If your post-mortems start with “who shipped that,” your org culture is the bug.

Ron Westrum’s culture typology (pulled into DORA research a decade ago) splits orgs into three types: pathological, bureaucratic, generative. The pattern shows up clearly in how data teams respond to failure.

Pathological teams hide problems. Pipeline broke? Find the engineer who shipped it. Punish them quietly. Nobody volunteers information again. The same bug recurs, untraced.

Bureaucratic teams document everything. Pipeline broke? Open a ticket, fill in the template, follow the process. The incident gets recorded but the underlying fix never ships because everyone’s optimizing for the paperwork instead of the system.

Generative teams treat failures as system signals. Pipeline broke? Inquiry begins immediately. Where did the assumption fail? What gap let the bad change reach prod? Action items address the gap, not the engineer.
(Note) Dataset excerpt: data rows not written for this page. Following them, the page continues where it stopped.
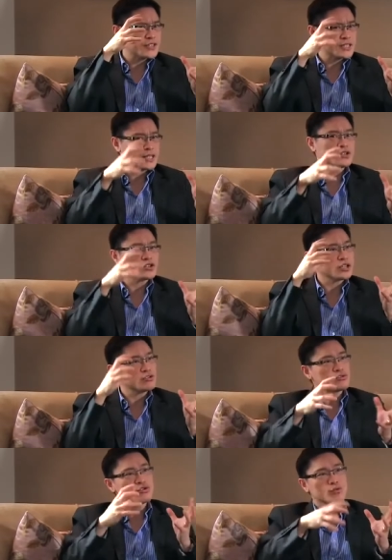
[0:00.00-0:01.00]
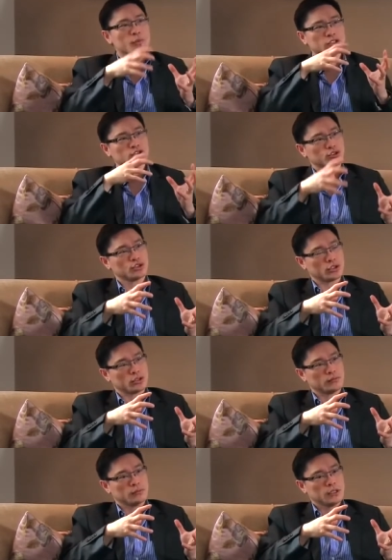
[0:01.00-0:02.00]
of essentially too much
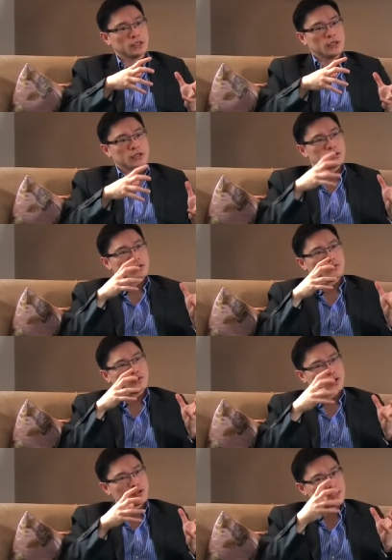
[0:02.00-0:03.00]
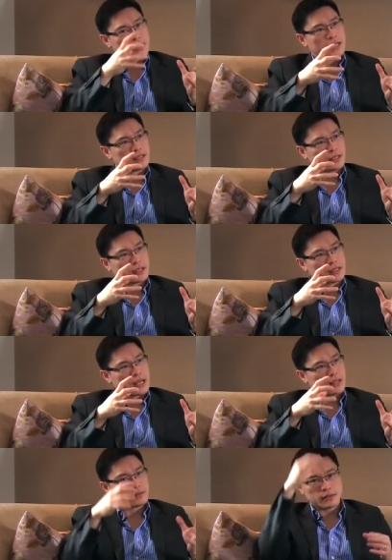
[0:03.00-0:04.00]
sugar. So if you understand it like
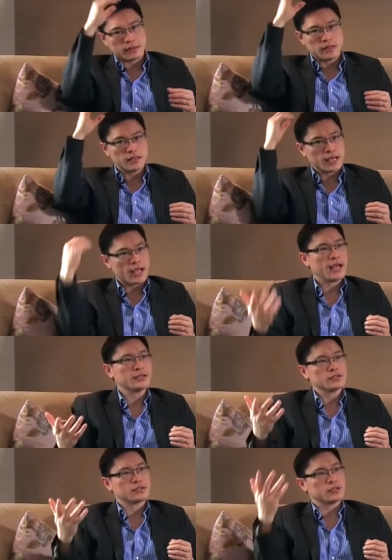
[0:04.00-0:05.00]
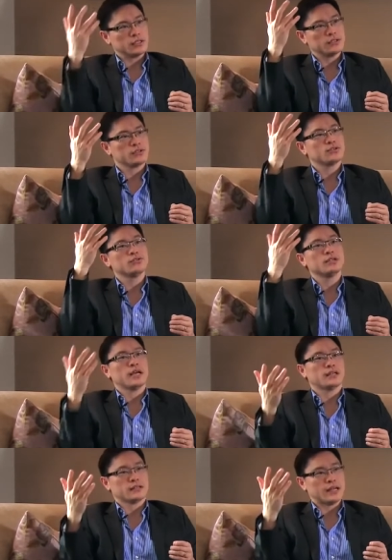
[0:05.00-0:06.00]
that, then the answer is to
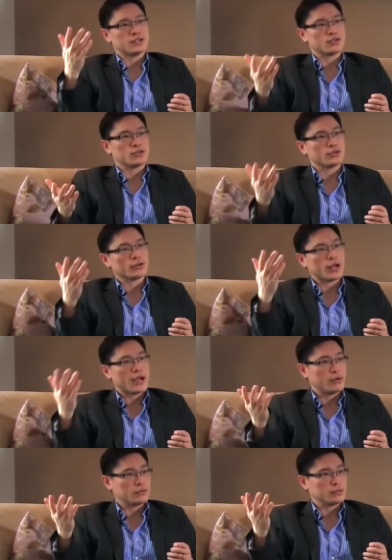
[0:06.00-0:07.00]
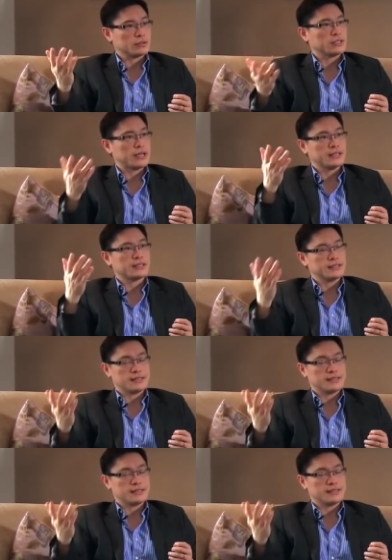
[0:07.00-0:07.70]
get that sugar out, get it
The diagnostic question I ask new clients: when something breaks, what’s the first conversation? If it’s “who did this,” you’re closer to pathological than you think.

Most teams believe they’re generative. They’ve read the books. They run blameless post-mortems on paper. The social signals tell a different story: eye-rolling in meetings, certain engineers getting fewer reviews, sidebar Slack conversations about “the people who can’t ship clean code.”

You can change this. It takes about 18 months of consistent behavior from leadership, starting with stopping the “who shipped it” question publicly. After that, failures get reported the same day they happen.

After your last data incident, what was the first question in the room?